Hasty Briefsbeta

Pretraining a LLM with less than $50 budget which outperforms Google BERT

9 days ago
  • #Spiking Neural Networks
  • #LLM
  • #Liquid Time Constants
  • Harish SG, a security researcher, built an LLM named Arthemis with a budget under $50 using a single A100-40GB GPU from Google Colab.
  • Arthemis LLM incorporates Spiking Neural Networks (SNNs) and Liquid Time Constant Neural Networks (LTCs) to enhance efficiency and performance.

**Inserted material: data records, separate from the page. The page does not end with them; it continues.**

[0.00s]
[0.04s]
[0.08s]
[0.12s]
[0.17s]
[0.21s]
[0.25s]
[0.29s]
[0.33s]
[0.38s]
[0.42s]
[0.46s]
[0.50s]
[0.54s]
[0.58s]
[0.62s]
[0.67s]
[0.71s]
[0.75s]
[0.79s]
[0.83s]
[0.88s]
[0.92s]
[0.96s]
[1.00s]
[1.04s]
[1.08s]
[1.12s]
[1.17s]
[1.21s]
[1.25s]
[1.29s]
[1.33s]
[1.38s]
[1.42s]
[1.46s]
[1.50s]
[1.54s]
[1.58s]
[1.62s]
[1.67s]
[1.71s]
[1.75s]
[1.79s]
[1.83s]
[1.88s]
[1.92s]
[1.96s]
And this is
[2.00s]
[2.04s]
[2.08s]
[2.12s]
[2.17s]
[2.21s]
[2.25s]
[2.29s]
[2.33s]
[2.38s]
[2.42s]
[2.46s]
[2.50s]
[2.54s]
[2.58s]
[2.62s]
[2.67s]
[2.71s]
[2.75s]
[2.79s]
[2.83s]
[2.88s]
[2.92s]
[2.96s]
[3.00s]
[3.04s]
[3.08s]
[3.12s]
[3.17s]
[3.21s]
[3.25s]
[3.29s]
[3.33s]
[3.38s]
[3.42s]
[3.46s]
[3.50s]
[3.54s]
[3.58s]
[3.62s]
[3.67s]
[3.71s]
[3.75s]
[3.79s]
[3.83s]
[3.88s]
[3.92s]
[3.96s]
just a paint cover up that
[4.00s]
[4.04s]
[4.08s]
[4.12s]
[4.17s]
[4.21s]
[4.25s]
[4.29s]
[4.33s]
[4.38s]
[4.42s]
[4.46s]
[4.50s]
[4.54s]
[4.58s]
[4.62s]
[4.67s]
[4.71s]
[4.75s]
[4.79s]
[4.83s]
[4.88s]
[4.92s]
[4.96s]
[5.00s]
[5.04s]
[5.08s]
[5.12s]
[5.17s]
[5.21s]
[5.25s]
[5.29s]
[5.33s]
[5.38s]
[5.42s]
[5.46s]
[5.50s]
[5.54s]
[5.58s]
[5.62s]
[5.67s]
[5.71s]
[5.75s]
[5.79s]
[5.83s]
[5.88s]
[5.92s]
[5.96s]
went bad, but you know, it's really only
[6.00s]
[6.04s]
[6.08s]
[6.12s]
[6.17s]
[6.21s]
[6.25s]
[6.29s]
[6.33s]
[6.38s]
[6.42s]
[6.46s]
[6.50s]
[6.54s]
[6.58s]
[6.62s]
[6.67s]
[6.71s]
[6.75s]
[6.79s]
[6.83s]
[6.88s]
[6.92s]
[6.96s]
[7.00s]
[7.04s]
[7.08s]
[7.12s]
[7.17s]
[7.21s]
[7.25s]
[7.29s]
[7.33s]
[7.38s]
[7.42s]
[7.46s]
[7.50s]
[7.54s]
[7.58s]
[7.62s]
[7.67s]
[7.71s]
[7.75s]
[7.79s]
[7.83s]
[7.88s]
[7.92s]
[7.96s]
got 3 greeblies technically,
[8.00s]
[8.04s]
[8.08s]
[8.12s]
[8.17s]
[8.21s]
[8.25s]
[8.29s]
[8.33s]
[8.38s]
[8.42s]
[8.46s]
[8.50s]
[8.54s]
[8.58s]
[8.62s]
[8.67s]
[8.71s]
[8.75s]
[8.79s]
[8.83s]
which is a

  • SNNs mimic biological neural communication with event-driven processing and temporal dynamics, while LTCs adapt time constants dynamically for varied processing speeds.
  • The Arthemis model modifies the LLaMA architecture by replacing standard attention with SpikingAttention and feed-forward networks with LTCFeedForward.
  • Pretraining used 100M tokens from the vesteinn/babylm dataset, achieving coherent sentence generation despite the limited dataset size.
  • Post-training, the model was fine-tuned on the Alpaca dataset to create an instruct model, though some responses were inaccurate due to limited training data.
  • Evaluation showed Arthemis LM outperformed Google BERT in tasks like Hella Swag and Arc-e, despite being trained on significantly fewer tokens and resources.
  • An embedding model was also developed, performing on par with Jina-embeddings-v2-base in the MTEB leaderboard across various tasks.
  • The project demonstrates the potential of bio-inspired neural networks to create efficient LLMs with limited resources, though not suitable for production use.